Task instructions
What you return should match the data below exactly, with every entry reproduced.

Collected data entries

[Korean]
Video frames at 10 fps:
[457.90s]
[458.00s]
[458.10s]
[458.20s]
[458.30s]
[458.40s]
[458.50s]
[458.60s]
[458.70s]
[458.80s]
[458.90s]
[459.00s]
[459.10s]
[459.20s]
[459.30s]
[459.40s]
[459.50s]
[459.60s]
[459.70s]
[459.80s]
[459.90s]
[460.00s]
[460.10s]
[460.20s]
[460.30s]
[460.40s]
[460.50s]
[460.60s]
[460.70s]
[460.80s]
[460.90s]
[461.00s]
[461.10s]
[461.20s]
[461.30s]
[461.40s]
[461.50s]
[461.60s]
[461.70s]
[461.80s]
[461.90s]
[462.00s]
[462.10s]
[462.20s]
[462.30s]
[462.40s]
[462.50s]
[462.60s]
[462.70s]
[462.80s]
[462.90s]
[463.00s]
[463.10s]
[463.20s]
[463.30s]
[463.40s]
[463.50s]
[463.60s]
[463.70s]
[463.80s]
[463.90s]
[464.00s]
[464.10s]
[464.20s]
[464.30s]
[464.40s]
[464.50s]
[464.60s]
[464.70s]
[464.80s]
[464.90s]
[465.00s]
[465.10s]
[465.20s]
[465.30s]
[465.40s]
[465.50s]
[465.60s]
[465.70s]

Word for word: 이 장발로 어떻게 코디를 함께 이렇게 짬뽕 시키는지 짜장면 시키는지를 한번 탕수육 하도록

Result below
[Korean]
Video frames at 10 fps:
[457.90s]
[458.00s]
[458.10s]
[458.20s]
[458.30s]
[458.40s]
[458.50s]
[458.60s]
[458.70s]
[458.80s]
[458.90s]
[459.00s]
[459.10s]
[459.20s]
[459.30s]
[459.40s]
[459.50s]
[459.60s]
[459.70s]
[459.80s]
[459.90s]
[460.00s]
[460.10s]
[460.20s]
[460.30s]
[460.40s]
[460.50s]
[460.60s]
[460.70s]
[460.80s]
[460.90s]
[461.00s]
[461.10s]
[461.20s]
[461.30s]
[461.40s]
[461.50s]
[461.60s]
[461.70s]
[461.80s]
[461.90s]
[462.00s]
[462.10s]
[462.20s]
[462.30s]
[462.40s]
[462.50s]
[462.60s]
[462.70s]
[462.80s]
[462.90s]
[463.00s]
[463.10s]
[463.20s]
[463.30s]
[463.40s]
[463.50s]
[463.60s]
[463.70s]
[463.80s]
[463.90s]
[464.00s]
[464.10s]
[464.20s]
[464.30s]
[464.40s]
[464.50s]
[464.60s]
[464.70s]
[464.80s]
[464.90s]
[465.00s]
[465.10s]
[465.20s]
[465.30s]
[465.40s]
[465.50s]
[465.60s]
[465.70s]

Word for word: 이 장발로 어떻게 코디를 함께 이렇게 짬뽕 시키는지 짜장면 시키는지를 한번 탕수육 하도록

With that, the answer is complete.